** Opening Supplied data block **

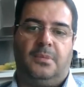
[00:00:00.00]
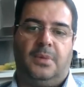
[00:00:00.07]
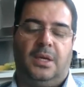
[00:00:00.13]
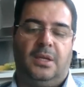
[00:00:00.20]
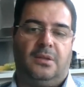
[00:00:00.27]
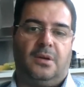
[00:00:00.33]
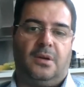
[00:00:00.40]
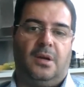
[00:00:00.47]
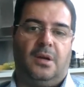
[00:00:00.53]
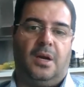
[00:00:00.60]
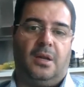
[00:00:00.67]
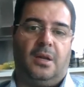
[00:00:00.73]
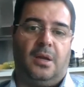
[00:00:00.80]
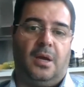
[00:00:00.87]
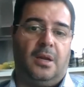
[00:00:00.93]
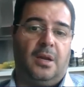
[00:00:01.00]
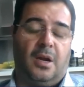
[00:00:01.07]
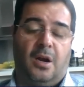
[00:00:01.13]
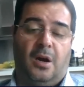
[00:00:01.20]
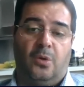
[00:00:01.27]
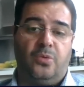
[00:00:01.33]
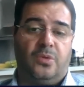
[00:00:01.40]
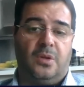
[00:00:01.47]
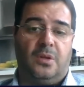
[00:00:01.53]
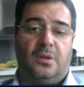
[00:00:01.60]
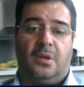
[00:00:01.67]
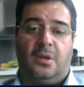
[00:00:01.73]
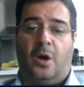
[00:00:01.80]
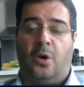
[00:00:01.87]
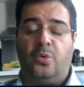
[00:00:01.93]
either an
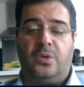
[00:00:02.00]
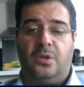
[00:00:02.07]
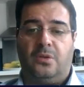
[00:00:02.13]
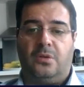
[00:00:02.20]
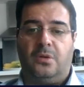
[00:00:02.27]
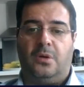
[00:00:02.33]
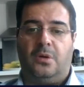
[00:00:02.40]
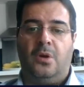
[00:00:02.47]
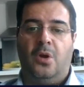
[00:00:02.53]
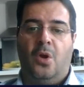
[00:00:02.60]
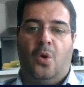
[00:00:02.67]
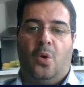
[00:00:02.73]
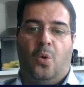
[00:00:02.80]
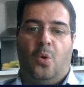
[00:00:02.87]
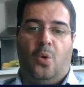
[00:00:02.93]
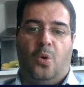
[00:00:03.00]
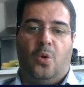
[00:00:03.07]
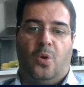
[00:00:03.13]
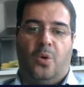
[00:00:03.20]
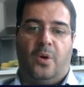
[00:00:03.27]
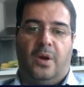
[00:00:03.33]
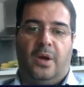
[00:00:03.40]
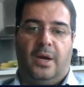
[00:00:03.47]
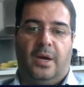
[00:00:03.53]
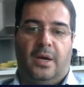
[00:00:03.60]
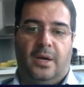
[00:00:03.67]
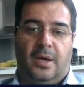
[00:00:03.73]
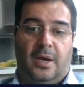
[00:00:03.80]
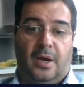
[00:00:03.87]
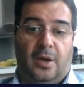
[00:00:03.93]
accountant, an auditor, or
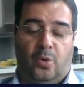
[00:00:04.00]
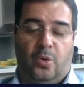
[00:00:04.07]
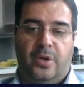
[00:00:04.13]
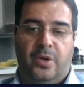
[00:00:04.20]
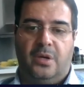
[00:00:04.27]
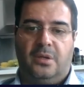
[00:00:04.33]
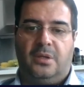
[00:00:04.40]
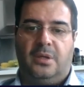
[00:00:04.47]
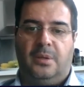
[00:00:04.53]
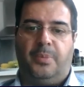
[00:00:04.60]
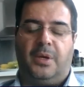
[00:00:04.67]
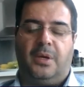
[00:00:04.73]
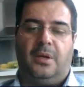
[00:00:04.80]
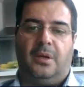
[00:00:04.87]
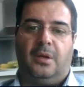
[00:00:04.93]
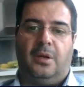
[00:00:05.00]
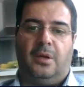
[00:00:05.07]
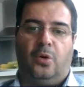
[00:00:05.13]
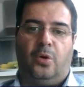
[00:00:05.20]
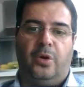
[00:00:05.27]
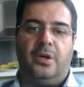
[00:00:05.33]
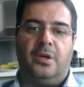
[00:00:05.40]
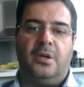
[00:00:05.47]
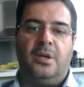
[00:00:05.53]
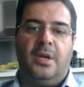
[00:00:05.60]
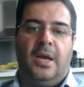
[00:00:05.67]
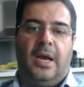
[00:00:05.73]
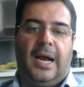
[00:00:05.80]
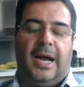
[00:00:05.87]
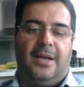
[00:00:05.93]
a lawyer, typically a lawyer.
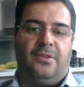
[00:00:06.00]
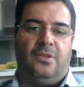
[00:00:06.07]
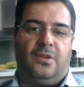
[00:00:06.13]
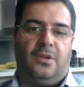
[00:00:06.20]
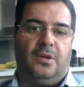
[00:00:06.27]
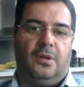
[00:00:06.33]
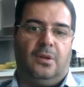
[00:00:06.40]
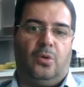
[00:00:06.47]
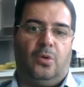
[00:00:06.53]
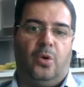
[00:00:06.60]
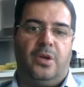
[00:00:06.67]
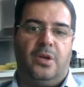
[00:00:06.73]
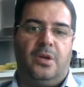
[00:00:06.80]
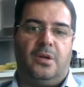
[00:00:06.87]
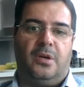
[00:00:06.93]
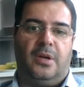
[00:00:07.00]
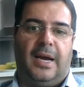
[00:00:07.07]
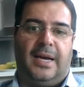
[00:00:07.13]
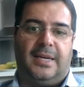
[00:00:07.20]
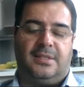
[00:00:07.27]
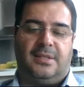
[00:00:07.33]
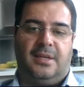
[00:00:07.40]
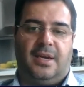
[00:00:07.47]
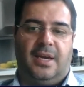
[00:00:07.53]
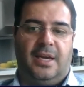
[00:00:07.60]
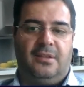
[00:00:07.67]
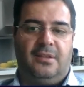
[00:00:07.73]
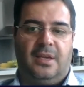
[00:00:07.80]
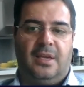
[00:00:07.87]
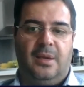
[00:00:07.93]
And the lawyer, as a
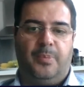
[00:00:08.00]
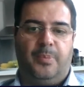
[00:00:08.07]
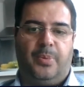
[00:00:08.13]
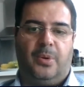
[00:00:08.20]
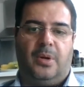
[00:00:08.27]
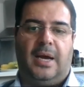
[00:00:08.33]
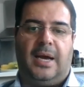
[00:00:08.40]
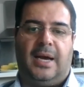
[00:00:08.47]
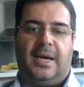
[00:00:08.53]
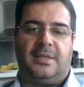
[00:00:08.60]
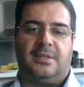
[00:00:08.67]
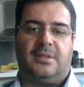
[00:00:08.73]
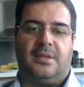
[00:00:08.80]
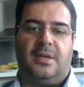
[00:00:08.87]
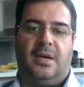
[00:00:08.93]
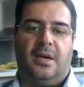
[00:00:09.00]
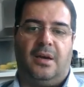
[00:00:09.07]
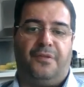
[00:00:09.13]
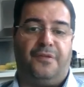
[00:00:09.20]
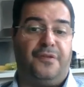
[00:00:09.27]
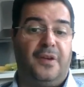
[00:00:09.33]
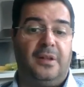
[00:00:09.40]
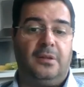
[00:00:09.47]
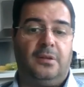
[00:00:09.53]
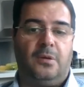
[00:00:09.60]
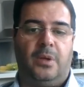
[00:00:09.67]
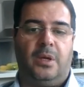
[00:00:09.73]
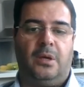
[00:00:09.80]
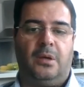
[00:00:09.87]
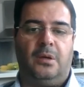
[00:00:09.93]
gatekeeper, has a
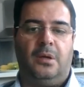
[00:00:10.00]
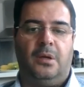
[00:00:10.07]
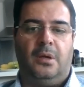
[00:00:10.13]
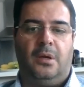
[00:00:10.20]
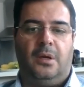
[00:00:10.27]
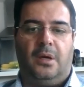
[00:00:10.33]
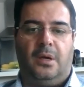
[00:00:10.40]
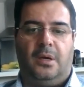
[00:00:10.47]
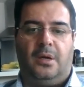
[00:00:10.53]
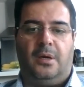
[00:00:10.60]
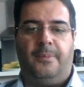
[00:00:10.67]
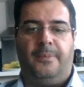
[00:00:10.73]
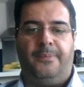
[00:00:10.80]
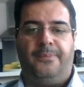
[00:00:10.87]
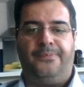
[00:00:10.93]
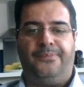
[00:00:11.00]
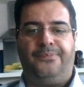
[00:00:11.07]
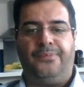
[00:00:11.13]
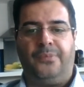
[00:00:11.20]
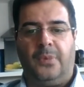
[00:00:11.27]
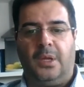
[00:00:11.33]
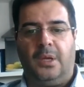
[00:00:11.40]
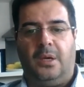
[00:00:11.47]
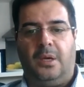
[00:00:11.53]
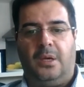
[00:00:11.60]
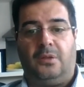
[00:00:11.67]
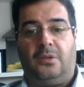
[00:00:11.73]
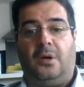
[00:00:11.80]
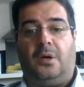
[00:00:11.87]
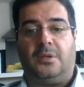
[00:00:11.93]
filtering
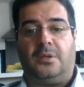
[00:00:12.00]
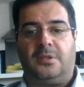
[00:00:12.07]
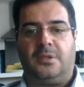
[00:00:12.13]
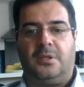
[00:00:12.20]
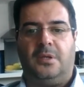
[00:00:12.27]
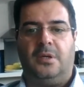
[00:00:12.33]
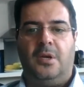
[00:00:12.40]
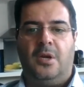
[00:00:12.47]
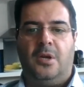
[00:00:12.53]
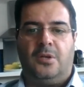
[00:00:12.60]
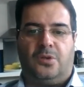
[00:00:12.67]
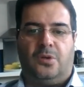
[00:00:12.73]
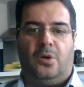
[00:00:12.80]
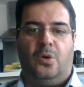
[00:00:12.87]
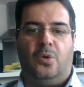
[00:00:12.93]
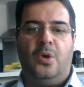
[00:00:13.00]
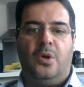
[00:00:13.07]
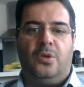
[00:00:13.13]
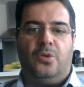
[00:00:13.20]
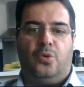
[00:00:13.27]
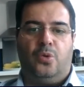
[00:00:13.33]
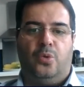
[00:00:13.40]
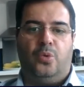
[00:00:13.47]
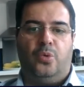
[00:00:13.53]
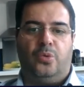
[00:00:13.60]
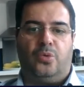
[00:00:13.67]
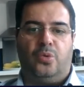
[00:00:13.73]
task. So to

** Closing Supplied data block **

*What is required:* Go to the line above that has "[00:00:03.40]" and copy exactly from there down to the line that has "[00:00:06.20]", both included. Leave the pictures out.

*Answer to the problem:*
[00:00:03.40]
[00:00:03.47]
[00:00:03.53]
[00:00:03.60]
[00:00:03.67]
[00:00:03.73]
[00:00:03.80]
[00:00:03.87]
[00:00:03.93]
accountant, an auditor, or
[00:00:04.00]
[00:00:04.07]
[00:00:04.13]
[00:00:04.20]
[00:00:04.27]
[00:00:04.33]
[00:00:04.40]
[00:00:04.47]
[00:00:04.53]
[00:00:04.60]
[00:00:04.67]
[00:00:04.73]
[00:00:04.80]
[00:00:04.87]
[00:00:04.93]
[00:00:05.00]
[00:00:05.07]
[00:00:05.13]
[00:00:05.20]
[00:00:05.27]
[00:00:05.33]
[00:00:05.40]
[00:00:05.47]
[00:00:05.53]
[00:00:05.60]
[00:00:05.67]
[00:00:05.73]
[00:00:05.80]
[00:00:05.87]
[00:00:05.93]
a lawyer, typically a lawyer.
[00:00:06.00]
[00:00:06.07]
[00:00:06.13]
[00:00:06.20]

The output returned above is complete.